I completed the photographer training in Secret Sauce, watched YouTube videos about long exposure shots, and practiced shooting pictures of my sister’s puppy. Pro tip: shoot anything in natural lighting (preferably with overcast skies) and your pictures will be flawless, regardless of talent.

Adequate Photographer = 50% Loaded

Mackenzie Patel

As my articles weren’t normal and I didn’t have a Spoon UF photographer on speed dial, I was forced to become a better photographer. My first pictures were rough, but after learning the relationship between lighting, shutter speed, aperture, and ISO, it wasn’t scary anymore.

Also, the foods I was photographing were so damn photogenic that they put my awkward face to shame. It’s easy to shoot something naturally gorgeous, especially when it’s still, rich in color, and won’t throw shade about your various photographer stances.

#SpoonTip: DO NOT wear borderline booty shorts (or short shorts in general) when shooting food in public. All the bending over and crouching down for the optimal shot guarantees a free ass show. Unless that’s how you roll.

I also learned the basics of editing photos in Photoshop; mastering curves, brightness, hue/saturation, and contrast elevates raw pixels to Masterpieces. However, keeping these edits subtle and not overpowering is also important – pink absinthe might look sick on PS, but it’s misleading to potential readers.

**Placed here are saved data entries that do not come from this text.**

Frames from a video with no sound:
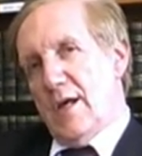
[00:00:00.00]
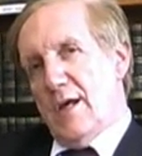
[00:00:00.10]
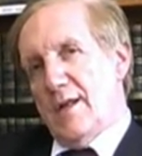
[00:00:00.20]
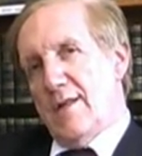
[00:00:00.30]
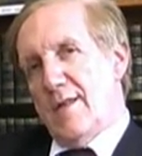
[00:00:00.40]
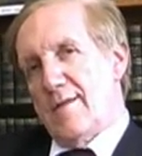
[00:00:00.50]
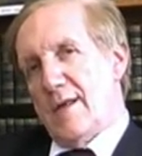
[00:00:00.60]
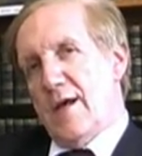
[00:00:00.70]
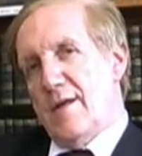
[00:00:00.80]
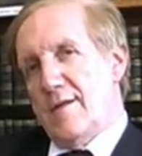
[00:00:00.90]
the
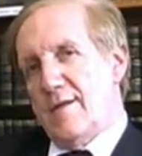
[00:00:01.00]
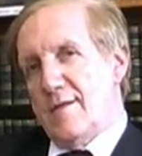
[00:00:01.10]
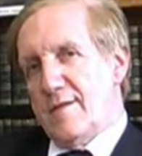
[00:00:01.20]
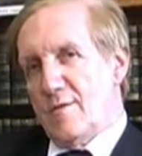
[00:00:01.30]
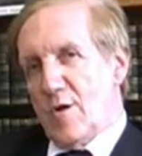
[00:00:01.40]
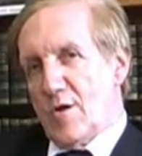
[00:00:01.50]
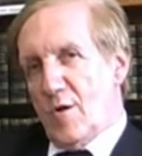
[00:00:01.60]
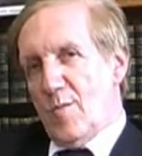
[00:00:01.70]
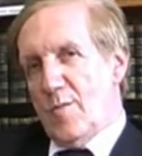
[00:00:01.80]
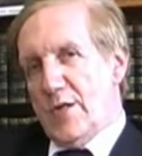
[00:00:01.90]
scientists who are
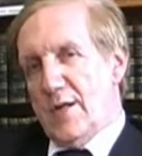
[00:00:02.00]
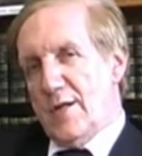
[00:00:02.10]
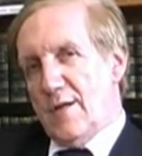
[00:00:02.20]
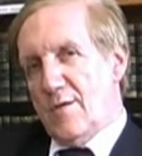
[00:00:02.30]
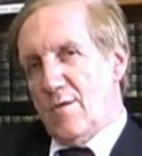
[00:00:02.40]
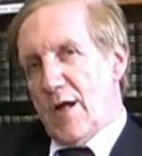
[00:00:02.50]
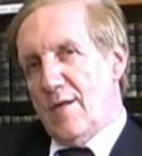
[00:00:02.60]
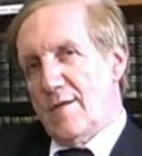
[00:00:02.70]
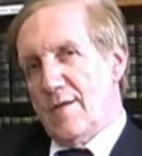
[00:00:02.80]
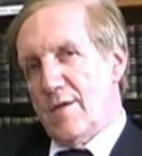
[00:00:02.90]
competent to
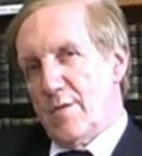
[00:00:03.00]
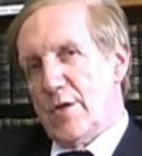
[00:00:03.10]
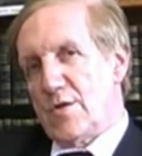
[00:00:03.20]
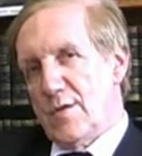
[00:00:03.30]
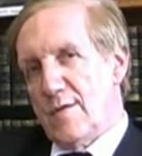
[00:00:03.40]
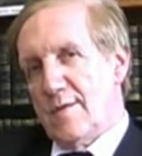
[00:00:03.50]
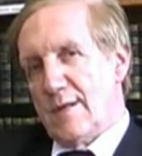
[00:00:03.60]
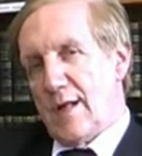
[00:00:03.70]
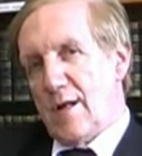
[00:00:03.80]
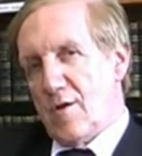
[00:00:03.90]
answer the questions
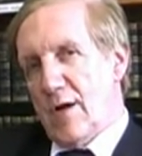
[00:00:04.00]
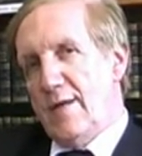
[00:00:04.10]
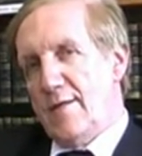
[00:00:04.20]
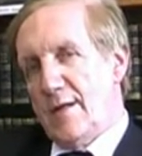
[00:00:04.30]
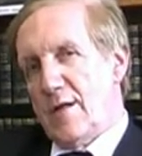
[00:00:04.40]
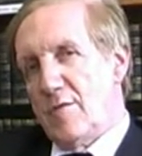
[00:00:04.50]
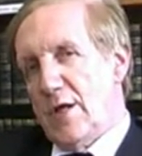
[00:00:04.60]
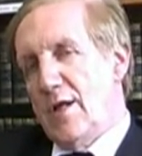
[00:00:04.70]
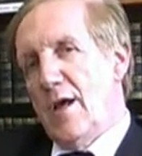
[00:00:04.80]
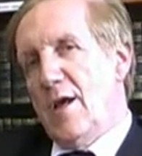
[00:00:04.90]
that arise in that
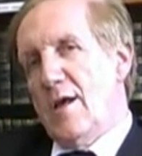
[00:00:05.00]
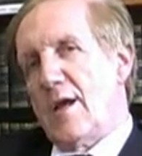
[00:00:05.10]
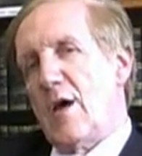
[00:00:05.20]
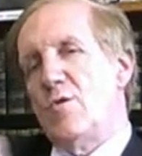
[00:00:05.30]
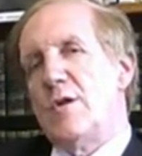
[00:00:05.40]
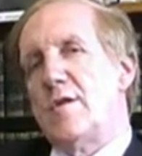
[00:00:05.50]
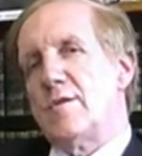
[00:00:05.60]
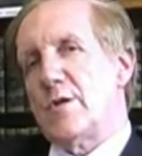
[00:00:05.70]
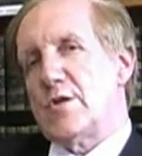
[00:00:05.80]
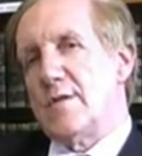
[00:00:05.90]
field, countless
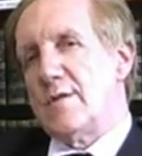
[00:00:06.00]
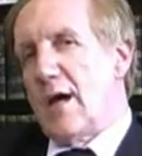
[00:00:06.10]
questionsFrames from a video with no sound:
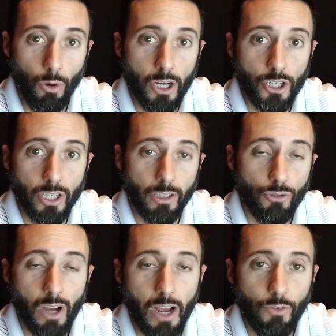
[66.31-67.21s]
washing the
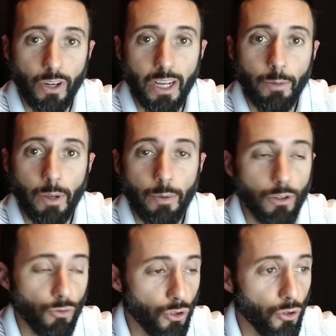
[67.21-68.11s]
driveway, maybe
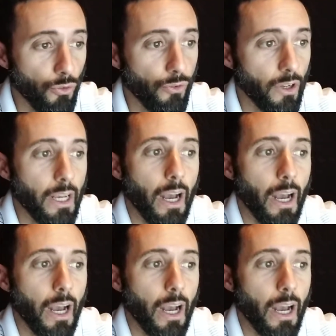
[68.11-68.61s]
the roof.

Feedback from HQ and photographer friends was also indispensable, especially when I didn’t know the Rule of Thirds and other composition rules.

Photography Obsession

Mackenzie Patel

Might as well call me Alfred Stieglitz or Sally Mann now. That may be an over-exaggeration, but my photographs today are loads better than my first Canon ones back in March 2017. Learning photography was on my to-do list for ages, but it wasn’t until I was forced to shoot for my study abroad and Spoon that I improved.

Now, I feel naked without a five-pound weight around my neck, and I enjoy the photography aspect of articles as much as (if not more than) the writing. Current media is trending towards visual stimulation, while the art of writing is dying (*sadness*). However, thanks to Spoon, I have the skills to photograph a mean currywurst and be confident in my manual-mode fingers.